Work task ▸ Here, the job is to give back every entry below unchanged, omitting pictures.

#### Material supplied ####

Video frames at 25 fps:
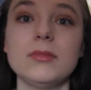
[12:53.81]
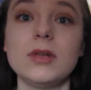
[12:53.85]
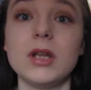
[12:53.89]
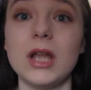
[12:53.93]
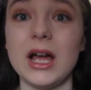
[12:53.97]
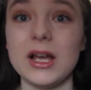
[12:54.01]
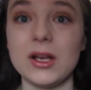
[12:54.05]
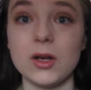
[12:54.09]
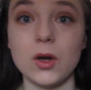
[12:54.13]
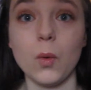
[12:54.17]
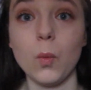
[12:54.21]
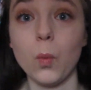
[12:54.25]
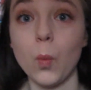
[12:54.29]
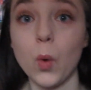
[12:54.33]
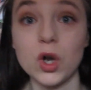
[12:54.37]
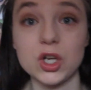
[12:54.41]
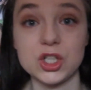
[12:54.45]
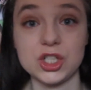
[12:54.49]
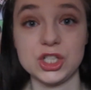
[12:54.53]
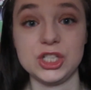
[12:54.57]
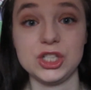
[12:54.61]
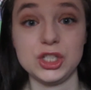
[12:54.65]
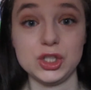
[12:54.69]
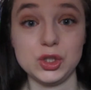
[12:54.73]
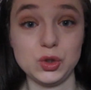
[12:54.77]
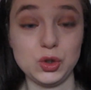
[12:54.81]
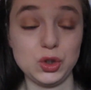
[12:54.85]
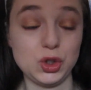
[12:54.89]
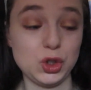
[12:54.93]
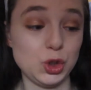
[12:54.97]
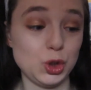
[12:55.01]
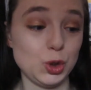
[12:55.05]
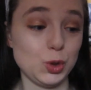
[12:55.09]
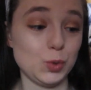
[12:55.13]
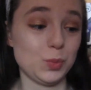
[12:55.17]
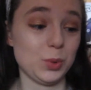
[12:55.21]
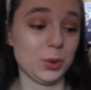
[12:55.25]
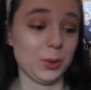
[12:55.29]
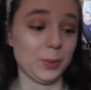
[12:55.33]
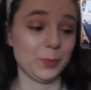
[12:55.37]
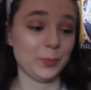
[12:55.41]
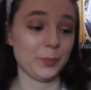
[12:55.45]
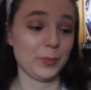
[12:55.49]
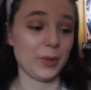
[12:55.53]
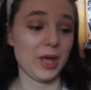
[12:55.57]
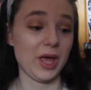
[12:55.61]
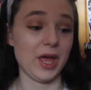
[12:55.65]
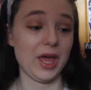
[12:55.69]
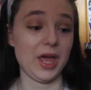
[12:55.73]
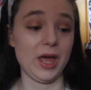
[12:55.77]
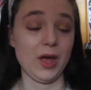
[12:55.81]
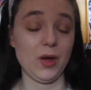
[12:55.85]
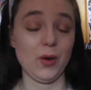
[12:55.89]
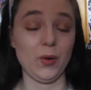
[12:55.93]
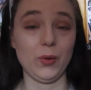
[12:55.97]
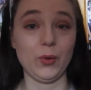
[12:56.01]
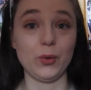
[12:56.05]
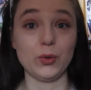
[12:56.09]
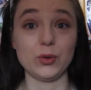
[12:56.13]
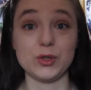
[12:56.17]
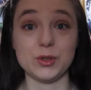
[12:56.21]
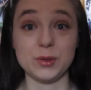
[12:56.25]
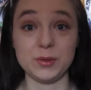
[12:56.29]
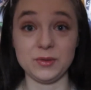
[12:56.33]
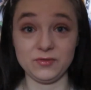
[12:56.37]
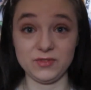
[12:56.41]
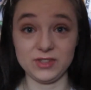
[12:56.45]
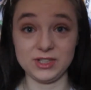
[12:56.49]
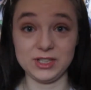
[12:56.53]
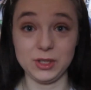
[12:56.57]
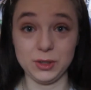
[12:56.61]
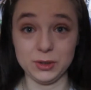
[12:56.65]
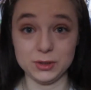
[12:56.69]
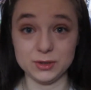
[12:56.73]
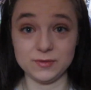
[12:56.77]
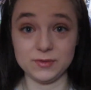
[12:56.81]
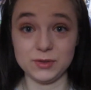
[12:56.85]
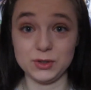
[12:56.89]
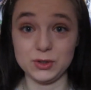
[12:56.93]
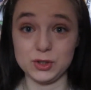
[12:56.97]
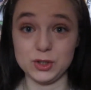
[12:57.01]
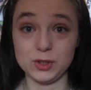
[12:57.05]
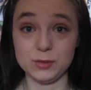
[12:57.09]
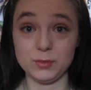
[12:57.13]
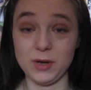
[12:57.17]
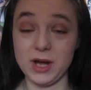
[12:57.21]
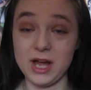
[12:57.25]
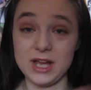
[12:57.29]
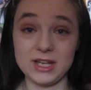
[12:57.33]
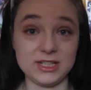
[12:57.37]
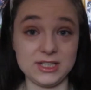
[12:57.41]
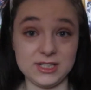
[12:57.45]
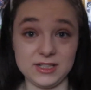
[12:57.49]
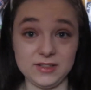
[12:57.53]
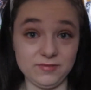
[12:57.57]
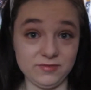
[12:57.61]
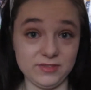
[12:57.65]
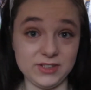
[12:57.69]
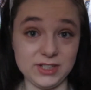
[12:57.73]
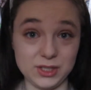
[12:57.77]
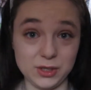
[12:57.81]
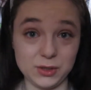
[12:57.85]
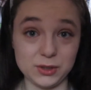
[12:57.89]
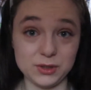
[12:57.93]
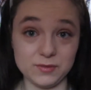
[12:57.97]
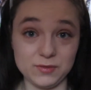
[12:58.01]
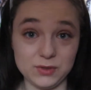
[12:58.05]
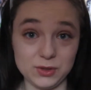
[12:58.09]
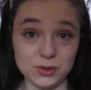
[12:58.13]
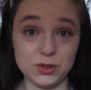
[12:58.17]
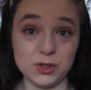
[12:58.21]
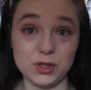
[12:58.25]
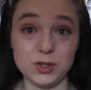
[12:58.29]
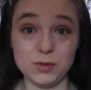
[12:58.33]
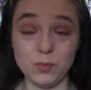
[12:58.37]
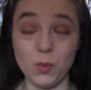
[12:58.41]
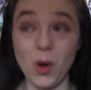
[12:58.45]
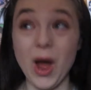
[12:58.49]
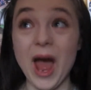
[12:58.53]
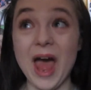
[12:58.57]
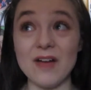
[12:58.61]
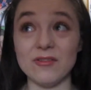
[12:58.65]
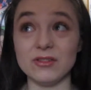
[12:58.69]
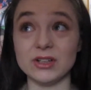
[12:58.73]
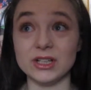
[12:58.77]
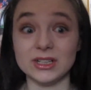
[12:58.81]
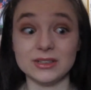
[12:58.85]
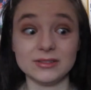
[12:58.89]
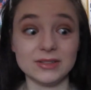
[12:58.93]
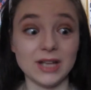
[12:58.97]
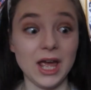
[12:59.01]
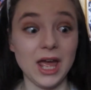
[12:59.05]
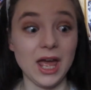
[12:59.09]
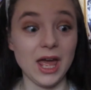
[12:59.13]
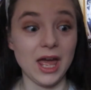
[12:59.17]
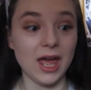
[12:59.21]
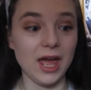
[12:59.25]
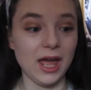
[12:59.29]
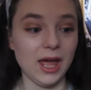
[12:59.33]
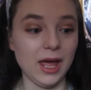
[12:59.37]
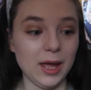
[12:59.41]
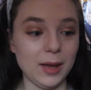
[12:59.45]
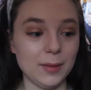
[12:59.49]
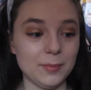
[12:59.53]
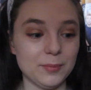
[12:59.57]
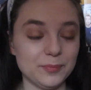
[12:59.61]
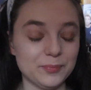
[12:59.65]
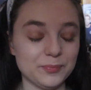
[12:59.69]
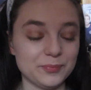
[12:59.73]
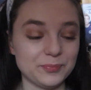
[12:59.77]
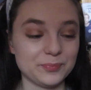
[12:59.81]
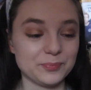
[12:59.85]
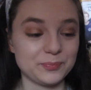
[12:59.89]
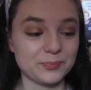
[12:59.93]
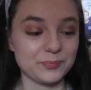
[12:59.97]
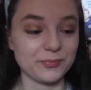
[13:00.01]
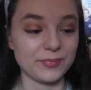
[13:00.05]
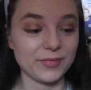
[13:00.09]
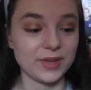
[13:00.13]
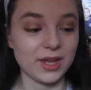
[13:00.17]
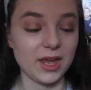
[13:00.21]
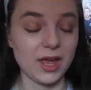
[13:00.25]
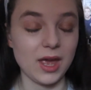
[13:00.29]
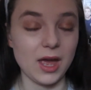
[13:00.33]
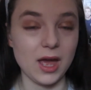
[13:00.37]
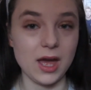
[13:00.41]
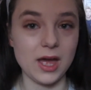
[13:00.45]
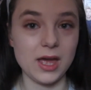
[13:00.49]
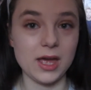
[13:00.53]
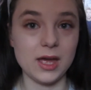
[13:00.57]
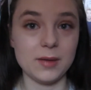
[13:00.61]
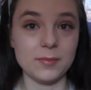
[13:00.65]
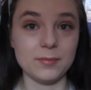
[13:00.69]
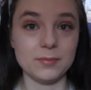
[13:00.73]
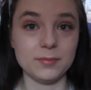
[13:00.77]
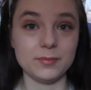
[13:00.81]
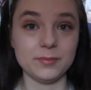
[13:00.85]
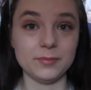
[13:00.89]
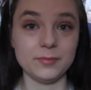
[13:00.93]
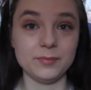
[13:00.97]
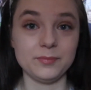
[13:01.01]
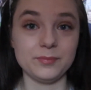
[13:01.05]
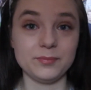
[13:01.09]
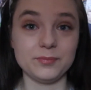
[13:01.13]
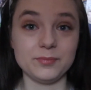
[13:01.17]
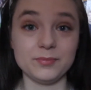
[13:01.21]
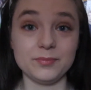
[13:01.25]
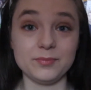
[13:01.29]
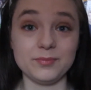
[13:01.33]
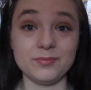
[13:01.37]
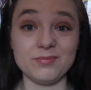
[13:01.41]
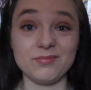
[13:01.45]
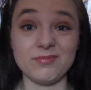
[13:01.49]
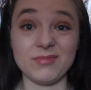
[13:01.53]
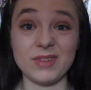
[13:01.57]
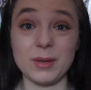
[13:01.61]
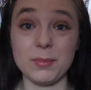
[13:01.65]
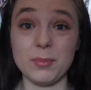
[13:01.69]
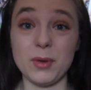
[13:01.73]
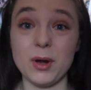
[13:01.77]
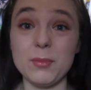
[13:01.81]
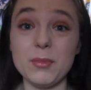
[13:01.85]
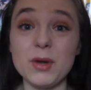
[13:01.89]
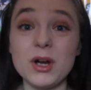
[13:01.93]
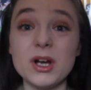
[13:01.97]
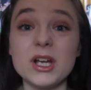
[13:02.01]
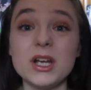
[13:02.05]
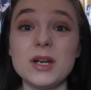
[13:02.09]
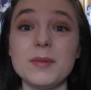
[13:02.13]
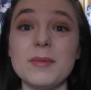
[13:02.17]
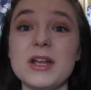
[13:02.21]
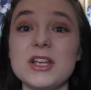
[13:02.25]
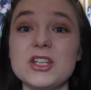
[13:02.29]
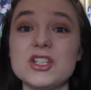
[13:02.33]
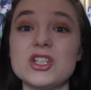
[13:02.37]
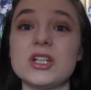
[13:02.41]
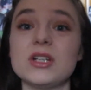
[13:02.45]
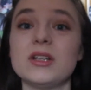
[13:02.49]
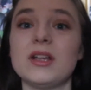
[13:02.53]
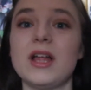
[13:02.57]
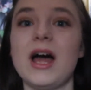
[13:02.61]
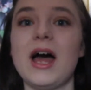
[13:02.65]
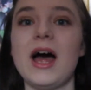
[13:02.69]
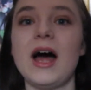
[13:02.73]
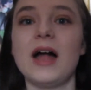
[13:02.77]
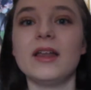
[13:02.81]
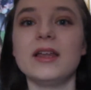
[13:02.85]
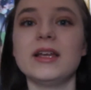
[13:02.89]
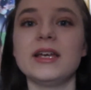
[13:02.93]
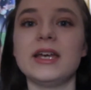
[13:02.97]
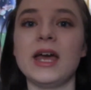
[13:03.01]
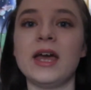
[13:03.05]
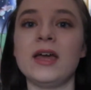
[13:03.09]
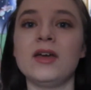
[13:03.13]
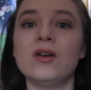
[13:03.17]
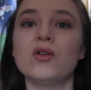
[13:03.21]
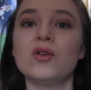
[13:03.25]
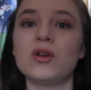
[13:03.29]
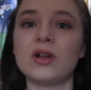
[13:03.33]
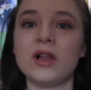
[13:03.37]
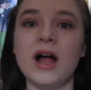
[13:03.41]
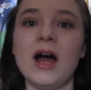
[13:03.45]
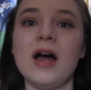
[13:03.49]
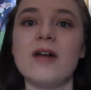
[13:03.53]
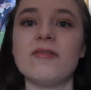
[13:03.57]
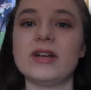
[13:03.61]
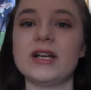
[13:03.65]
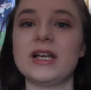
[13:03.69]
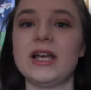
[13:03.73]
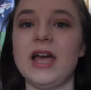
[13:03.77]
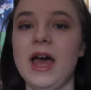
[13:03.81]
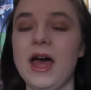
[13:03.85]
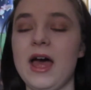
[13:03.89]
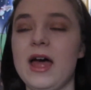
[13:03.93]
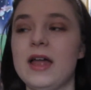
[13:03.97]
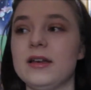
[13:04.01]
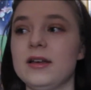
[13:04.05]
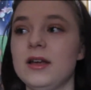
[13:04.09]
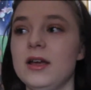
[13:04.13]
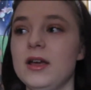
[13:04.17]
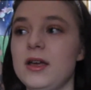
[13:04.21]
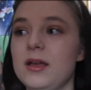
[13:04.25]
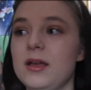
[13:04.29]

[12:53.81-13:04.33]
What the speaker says: like watching YouTube, or doing videos for YouTube, or editing videos for YouTube, whatever. But I'm not going to mention like Ali or Claire again,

####

Solution to the exercise ▸
Video frames at 25 fps:
[12:53.81]
[12:53.85]
[12:53.89]
[12:53.93]
[12:53.97]
[12:54.01]
[12:54.05]
[12:54.09]
[12:54.13]
[12:54.17]
[12:54.21]
[12:54.25]
[12:54.29]
[12:54.33]
[12:54.37]
[12:54.41]
[12:54.45]
[12:54.49]
[12:54.53]
[12:54.57]
[12:54.61]
[12:54.65]
[12:54.69]
[12:54.73]
[12:54.77]
[12:54.81]
[12:54.85]
[12:54.89]
[12:54.93]
[12:54.97]
[12:55.01]
[12:55.05]
[12:55.09]
[12:55.13]
[12:55.17]
[12:55.21]
[12:55.25]
[12:55.29]
[12:55.33]
[12:55.37]
[12:55.41]
[12:55.45]
[12:55.49]
[12:55.53]
[12:55.57]
[12:55.61]
[12:55.65]
[12:55.69]
[12:55.73]
[12:55.77]
[12:55.81]
[12:55.85]
[12:55.89]
[12:55.93]
[12:55.97]
[12:56.01]
[12:56.05]
[12:56.09]
[12:56.13]
[12:56.17]
[12:56.21]
[12:56.25]
[12:56.29]
[12:56.33]
[12:56.37]
[12:56.41]
[12:56.45]
[12:56.49]
[12:56.53]
[12:56.57]
[12:56.61]
[12:56.65]
[12:56.69]
[12:56.73]
[12:56.77]
[12:56.81]
[12:56.85]
[12:56.89]
[12:56.93]
[12:56.97]
[12:57.01]
[12:57.05]
[12:57.09]
[12:57.13]
[12:57.17]
[12:57.21]
[12:57.25]
[12:57.29]
[12:57.33]
[12:57.37]
[12:57.41]
[12:57.45]
[12:57.49]
[12:57.53]
[12:57.57]
[12:57.61]
[12:57.65]
[12:57.69]
[12:57.73]
[12:57.77]
[12:57.81]
[12:57.85]
[12:57.89]
[12:57.93]
[12:57.97]
[12:58.01]
[12:58.05]
[12:58.09]
[12:58.13]
[12:58.17]
[12:58.21]
[12:58.25]
[12:58.29]
[12:58.33]
[12:58.37]
[12:58.41]
[12:58.45]
[12:58.49]
[12:58.53]
[12:58.57]
[12:58.61]
[12:58.65]
[12:58.69]
[12:58.73]
[12:58.77]
[12:58.81]
[12:58.85]
[12:58.89]
[12:58.93]
[12:58.97]
[12:59.01]
[12:59.05]
[12:59.09]
[12:59.13]
[12:59.17]
[12:59.21]
[12:59.25]
[12:59.29]
[12:59.33]
[12:59.37]
[12:59.41]
[12:59.45]
[12:59.49]
[12:59.53]
[12:59.57]
[12:59.61]
[12:59.65]
[12:59.69]
[12:59.73]
[12:59.77]
[12:59.81]
[12:59.85]
[12:59.89]
[12:59.93]
[12:59.97]
[13:00.01]
[13:00.05]
[13:00.09]
[13:00.13]
[13:00.17]
[13:00.21]
[13:00.25]
[13:00.29]
[13:00.33]
[13:00.37]
[13:00.41]
[13:00.45]
[13:00.49]
[13:00.53]
[13:00.57]
[13:00.61]
[13:00.65]
[13:00.69]
[13:00.73]
[13:00.77]
[13:00.81]
[13:00.85]
[13:00.89]
[13:00.93]
[13:00.97]
[13:01.01]
[13:01.05]
[13:01.09]
[13:01.13]
[13:01.17]
[13:01.21]
[13:01.25]
[13:01.29]
[13:01.33]
[13:01.37]
[13:01.41]
[13:01.45]
[13:01.49]
[13:01.53]
[13:01.57]
[13:01.61]
[13:01.65]
[13:01.69]
[13:01.73]
[13:01.77]
[13:01.81]
[13:01.85]
[13:01.89]
[13:01.93]
[13:01.97]
[13:02.01]
[13:02.05]
[13:02.09]
[13:02.13]
[13:02.17]
[13:02.21]
[13:02.25]
[13:02.29]
[13:02.33]
[13:02.37]
[13:02.41]
[13:02.45]
[13:02.49]
[13:02.53]
[13:02.57]
[13:02.61]
[13:02.65]
[13:02.69]
[13:02.73]
[13:02.77]
[13:02.81]
[13:02.85]
[13:02.89]
[13:02.93]
[13:02.97]
[13:03.01]
[13:03.05]
[13:03.09]
[13:03.13]
[13:03.17]
[13:03.21]
[13:03.25]
[13:03.29]
[13:03.33]
[13:03.37]
[13:03.41]
[13:03.45]
[13:03.49]
[13:03.53]
[13:03.57]
[13:03.61]
[13:03.65]
[13:03.69]
[13:03.73]
[13:03.77]
[13:03.81]
[13:03.85]
[13:03.89]
[13:03.93]
[13:03.97]
[13:04.01]
[13:04.05]
[13:04.09]
[13:04.13]
[13:04.17]
[13:04.21]
[13:04.25]
[13:04.29]

[12:53.81-13:04.33]
What the speaker says: like watching YouTube, or doing videos for YouTube, or editing videos for YouTube, whatever. But I'm not going to mention like Ali or Claire again,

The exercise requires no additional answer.